Now, investigators have conducted an industry-funded, phase III, multinational, randomized, controlled trial of abiraterone (Zytiga) — a selective, androgen biosynthesis inhibitor that blocks cytochrome P450 c17 (a critical enzyme in testosterone synthesis), thereby impeding androgen production in the testes, adrenal glands, and prostate tumors. A total of 1100 men with castration-resistant metastatic prostate cancer (CRMPC) previously treated with docetaxel-based chemotherapy were randomly assigned in a 2:1 ratio to receive daily abiraterone (1000 mg) plus prednisone (10 mg) or placebo plus prednisone. Patients could have received up to two separate cytotoxic regimens. The primary endpoint was overall survival (OS); secondary endpoints included progression-free survival (PFS) and prostate-specific antigen (PSA) response.

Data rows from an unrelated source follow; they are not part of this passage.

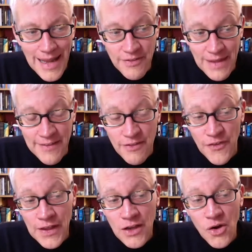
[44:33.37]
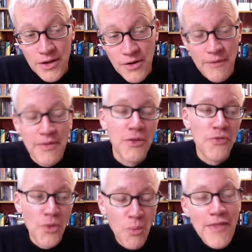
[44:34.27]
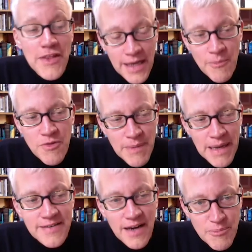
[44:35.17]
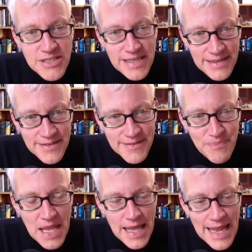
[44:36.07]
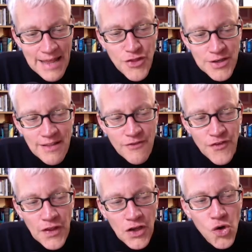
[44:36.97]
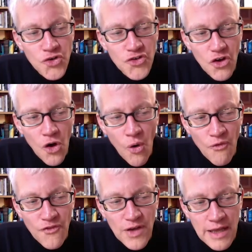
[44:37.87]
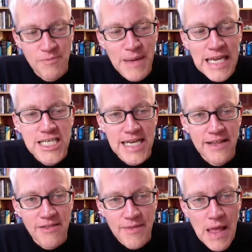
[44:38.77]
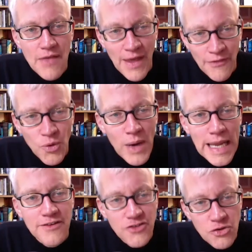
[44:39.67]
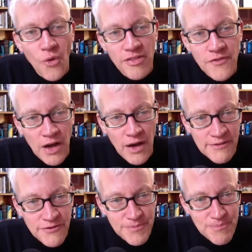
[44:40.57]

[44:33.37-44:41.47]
It's for the good, you know, the way that it comes to be interpreted is that it's for the good of a species that the weak do not survive.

After median follow-up of 12.8 months, OS was superior among patients who received abiraterone versus placebo (14.8 vs. 10.9 months; hazard ratio, 0.65), as were median PFS (5.6 vs. 3.6 months) and PSA response rate (29% vs. 6%; P<0.001 for all). Therapy was generally well tolerated; mineralocorticoid-related adverse events (fluid retention, hypertension, hypokalemia) were more common in the abiraterone group than in the placebo group.
de Bono JS et al. Abiraterone and increased survival in metastatic prostate cancer. N Engl J Med 2011 May 26; 364:1995.
Antonarakis ES and Eisenberger MA. Expanding treatment options for metastatic prostate cancer. N Engl J Med 2011 May 26; 364:2055.
Comment
Abiraterone received FDA approval on April 28, 2011, for management of men with CRMPC who experience disease progression after docetaxel-based chemotherapy. As noted by editorialists, the survival advantage achieved by this “second-line” hormonal therapy provides clear evidence that further targeting the androgen receptor is beneficial and that the optimal use of abiraterone is likely earlier in the course of the disease.